EXTRACTED ENTRIES Start Marker

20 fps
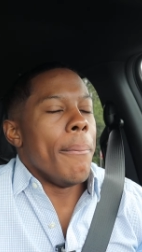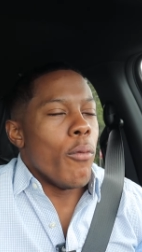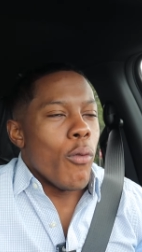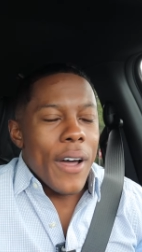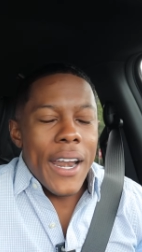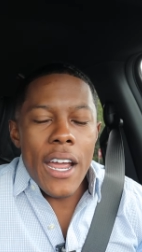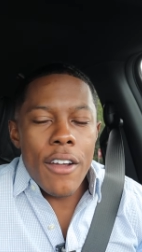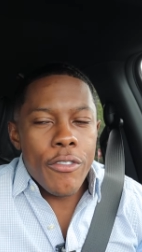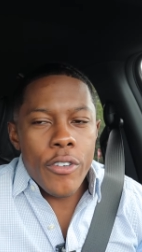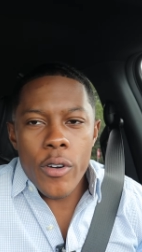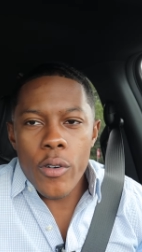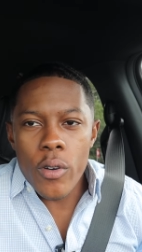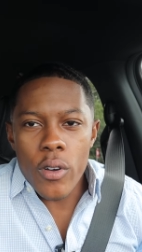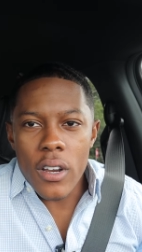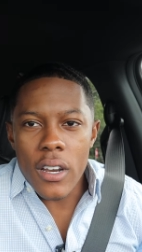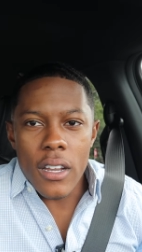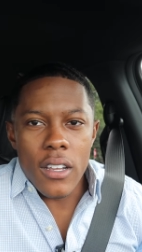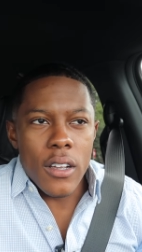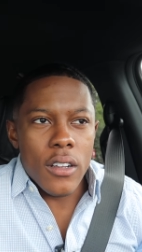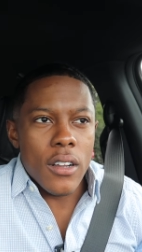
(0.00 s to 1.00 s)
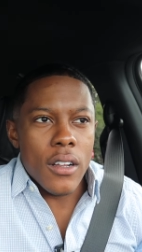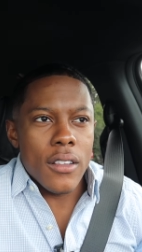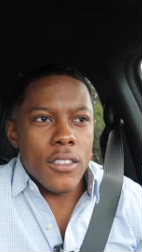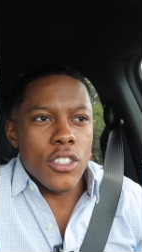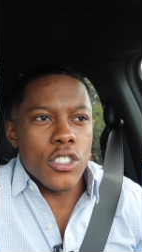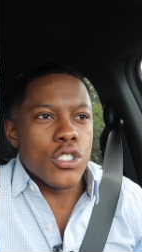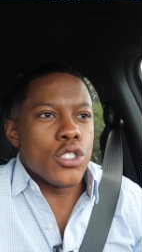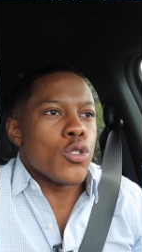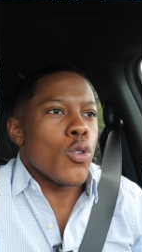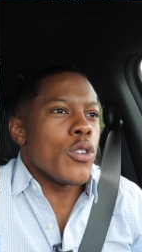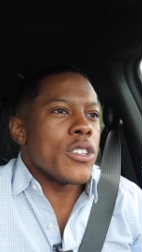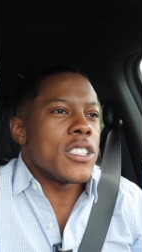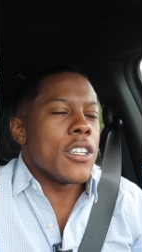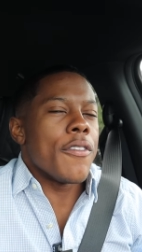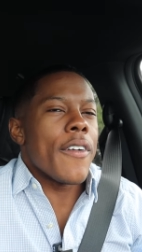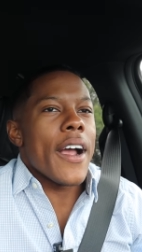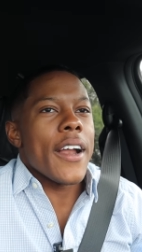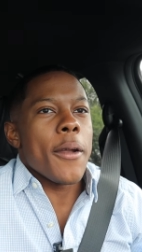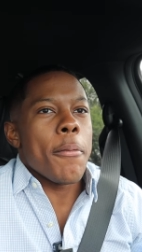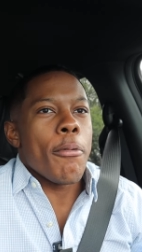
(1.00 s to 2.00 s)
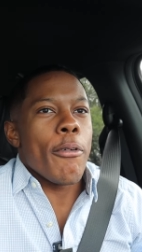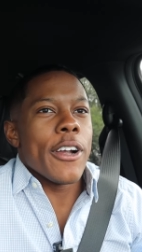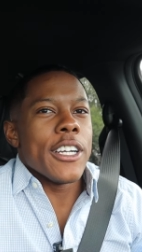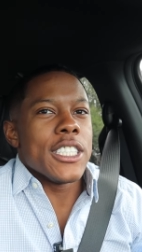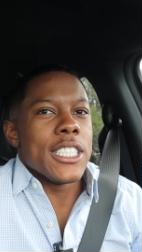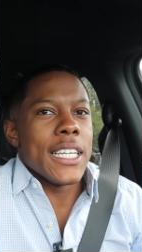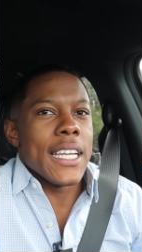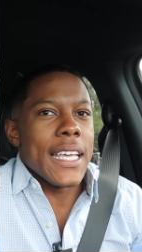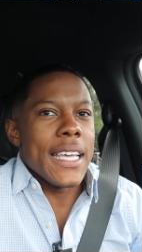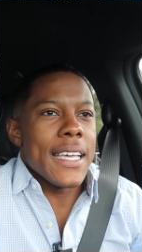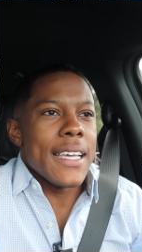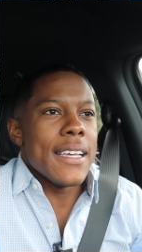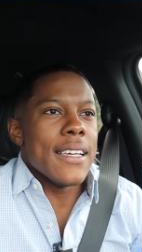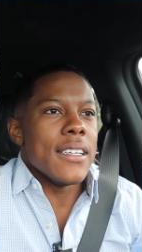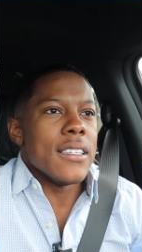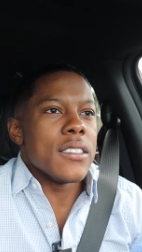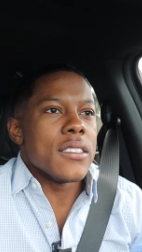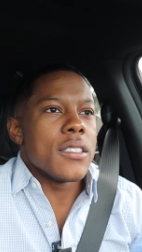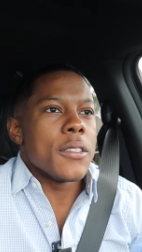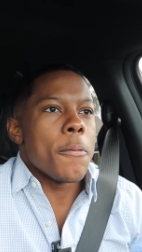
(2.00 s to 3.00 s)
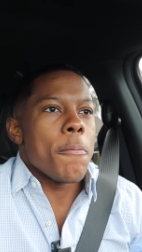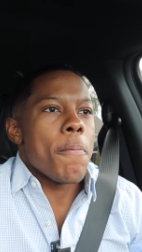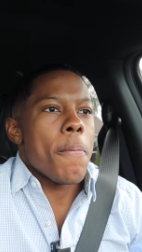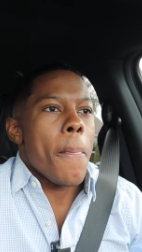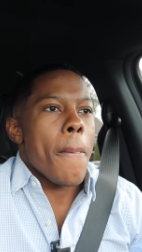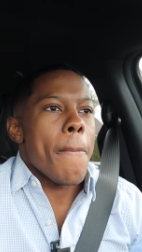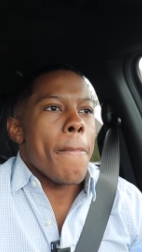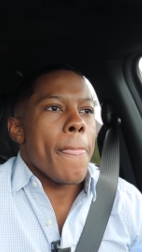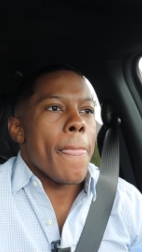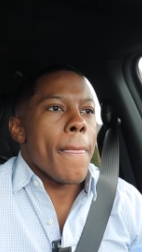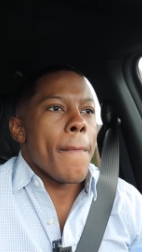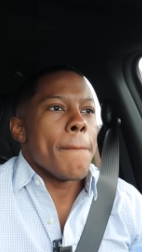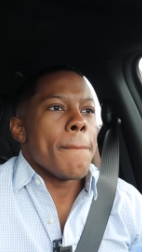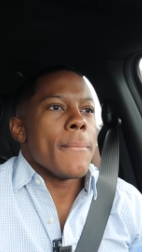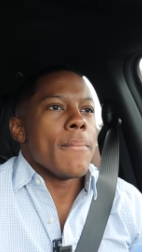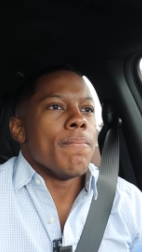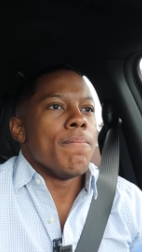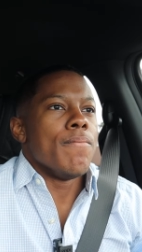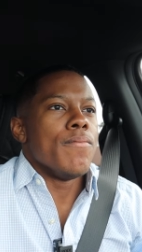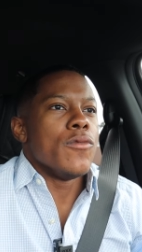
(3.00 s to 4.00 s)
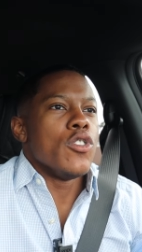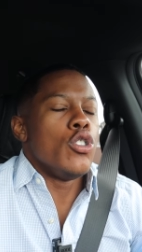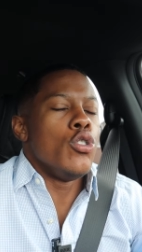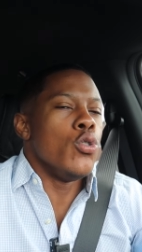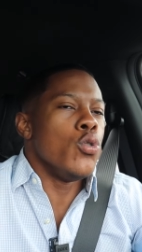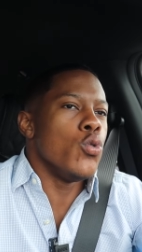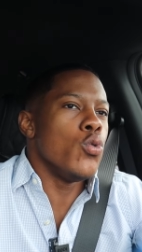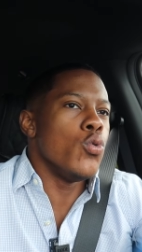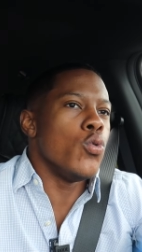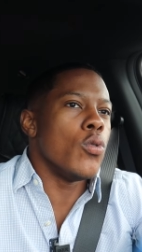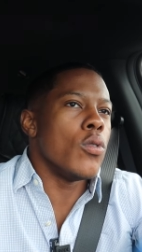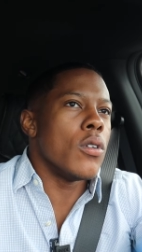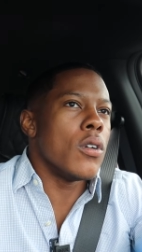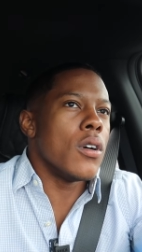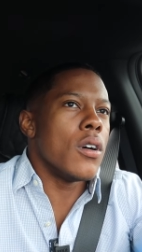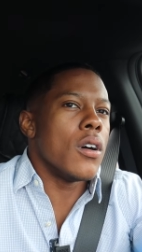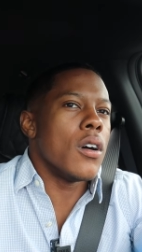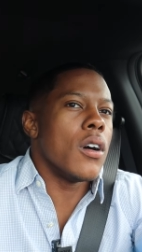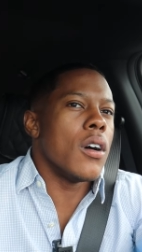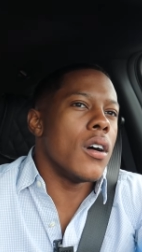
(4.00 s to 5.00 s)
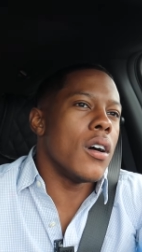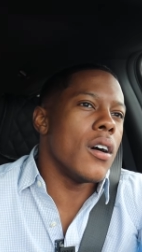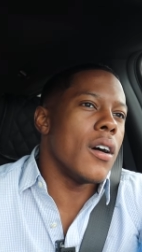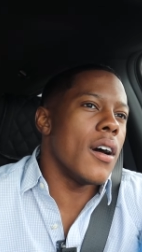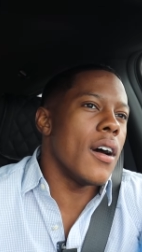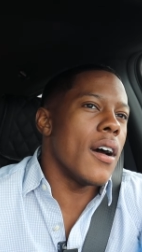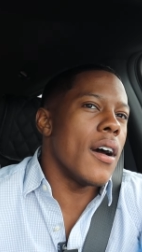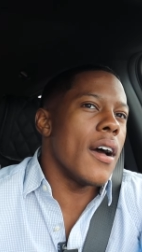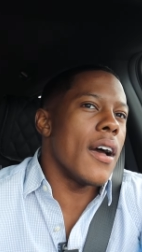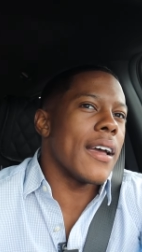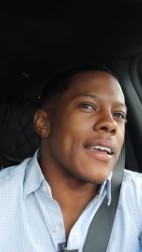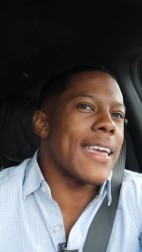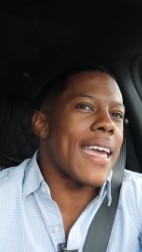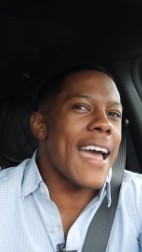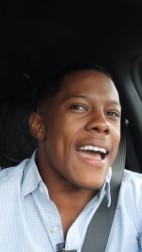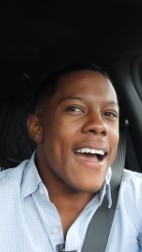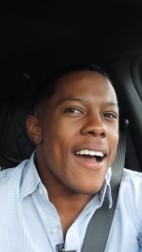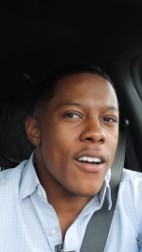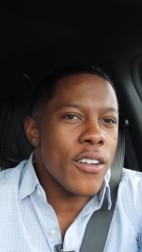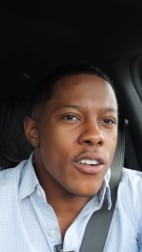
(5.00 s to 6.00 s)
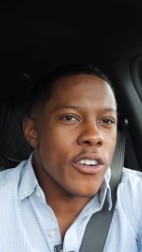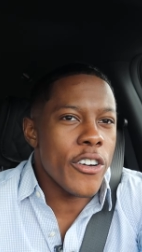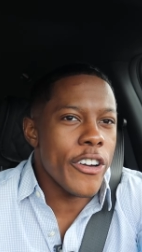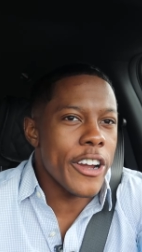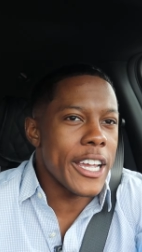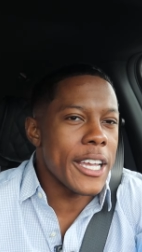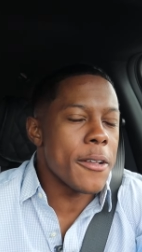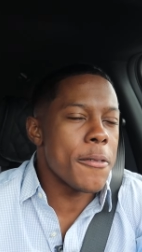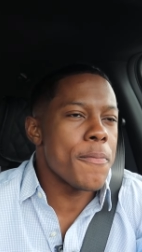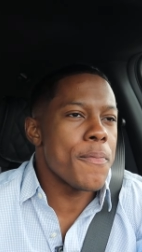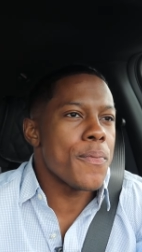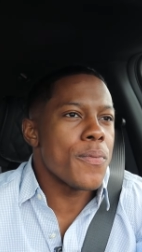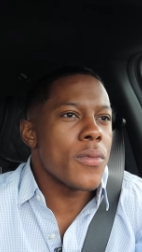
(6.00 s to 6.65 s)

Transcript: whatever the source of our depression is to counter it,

EXTRACTED ENTRIES End Marker
EXTRACTED ENTRIES Start Marker

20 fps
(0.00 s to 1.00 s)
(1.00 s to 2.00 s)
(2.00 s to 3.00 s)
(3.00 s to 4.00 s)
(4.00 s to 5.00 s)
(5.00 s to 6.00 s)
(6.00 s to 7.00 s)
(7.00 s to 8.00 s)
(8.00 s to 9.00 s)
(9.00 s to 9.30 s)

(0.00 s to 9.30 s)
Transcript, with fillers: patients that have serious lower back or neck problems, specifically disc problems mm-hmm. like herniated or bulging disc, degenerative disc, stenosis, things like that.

EXTRACTED ENTRIES End Marker

WORK TO BE COMPLETED:
Return only the lines between the one holding "(8.00 s to 9.00 s)" and the one holding "Transcript, with fillers: patients", inclusive, exactly as they appear above.

RESPONSE TO THE EXERCISE:
(8.00 s to 9.00 s)
(9.00 s to 9.30 s)

(0.00 s to 9.30 s)
Transcript, with fillers: patients that have serious lower back or neck problems, specifically disc problems mm-hmm. like herniated or bulging disc, degenerative disc, stenosis, things like that.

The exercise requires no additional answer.